*What is needed*.
The expected result is the full set of records, copied precisely, with images dropped.

[Source material Boundary: Start]

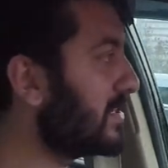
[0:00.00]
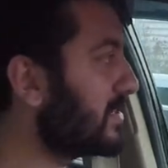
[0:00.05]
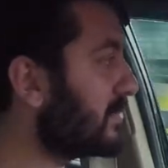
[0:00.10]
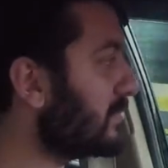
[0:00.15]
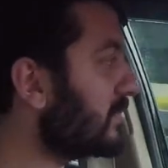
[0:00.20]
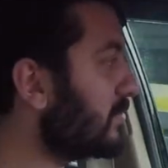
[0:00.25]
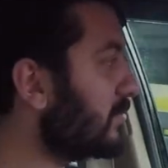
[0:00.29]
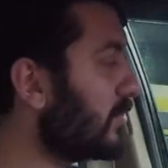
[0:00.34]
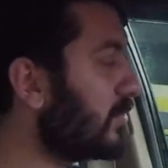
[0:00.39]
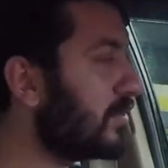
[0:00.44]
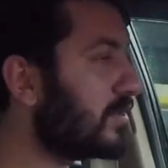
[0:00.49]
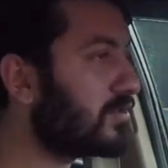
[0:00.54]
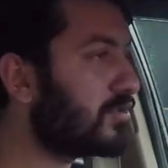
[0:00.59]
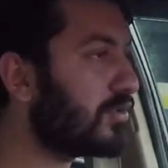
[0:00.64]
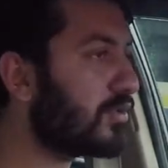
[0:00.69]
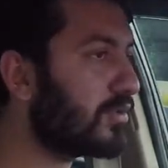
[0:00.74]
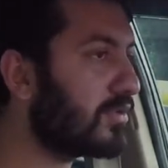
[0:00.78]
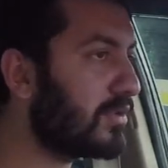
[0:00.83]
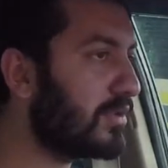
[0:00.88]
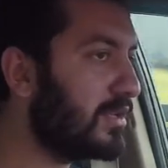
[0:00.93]
Şimdi böyle
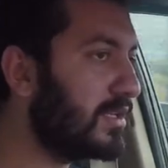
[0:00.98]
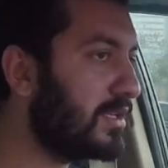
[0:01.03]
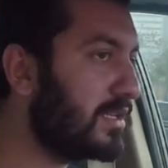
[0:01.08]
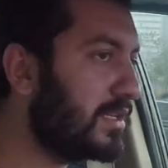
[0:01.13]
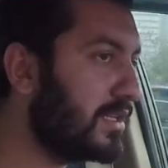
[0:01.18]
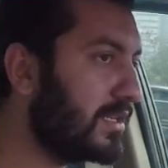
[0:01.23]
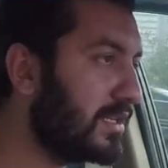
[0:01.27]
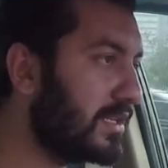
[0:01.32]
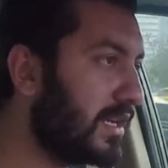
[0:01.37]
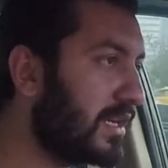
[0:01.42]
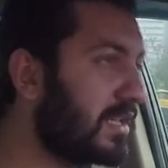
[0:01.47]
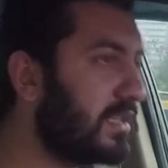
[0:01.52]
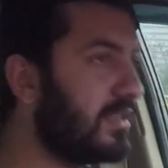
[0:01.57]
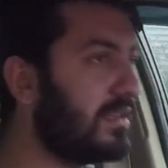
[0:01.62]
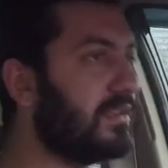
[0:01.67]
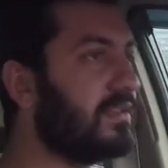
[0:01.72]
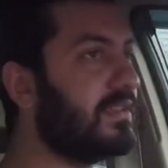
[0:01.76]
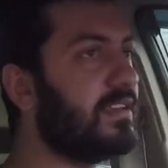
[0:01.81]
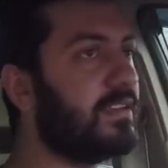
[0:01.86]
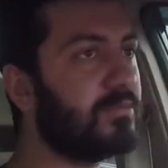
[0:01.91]
çok e,
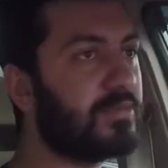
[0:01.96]
yakalarına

[Source material Boundary: End]

*Result of the task*.
[0:00.00]
[0:00.05]
[0:00.10]
[0:00.15]
[0:00.20]
[0:00.25]
[0:00.29]
[0:00.34]
[0:00.39]
[0:00.44]
[0:00.49]
[0:00.54]
[0:00.59]
[0:00.64]
[0:00.69]
[0:00.74]
[0:00.78]
[0:00.83]
[0:00.88]
[0:00.93]
Şimdi böyle
[0:00.98]
[0:01.03]
[0:01.08]
[0:01.13]
[0:01.18]
[0:01.23]
[0:01.27]
[0:01.32]
[0:01.37]
[0:01.42]
[0:01.47]
[0:01.52]
[0:01.57]
[0:01.62]
[0:01.67]
[0:01.72]
[0:01.76]
[0:01.81]
[0:01.86]
[0:01.91]
çok e,
[0:01.96]
yakalarına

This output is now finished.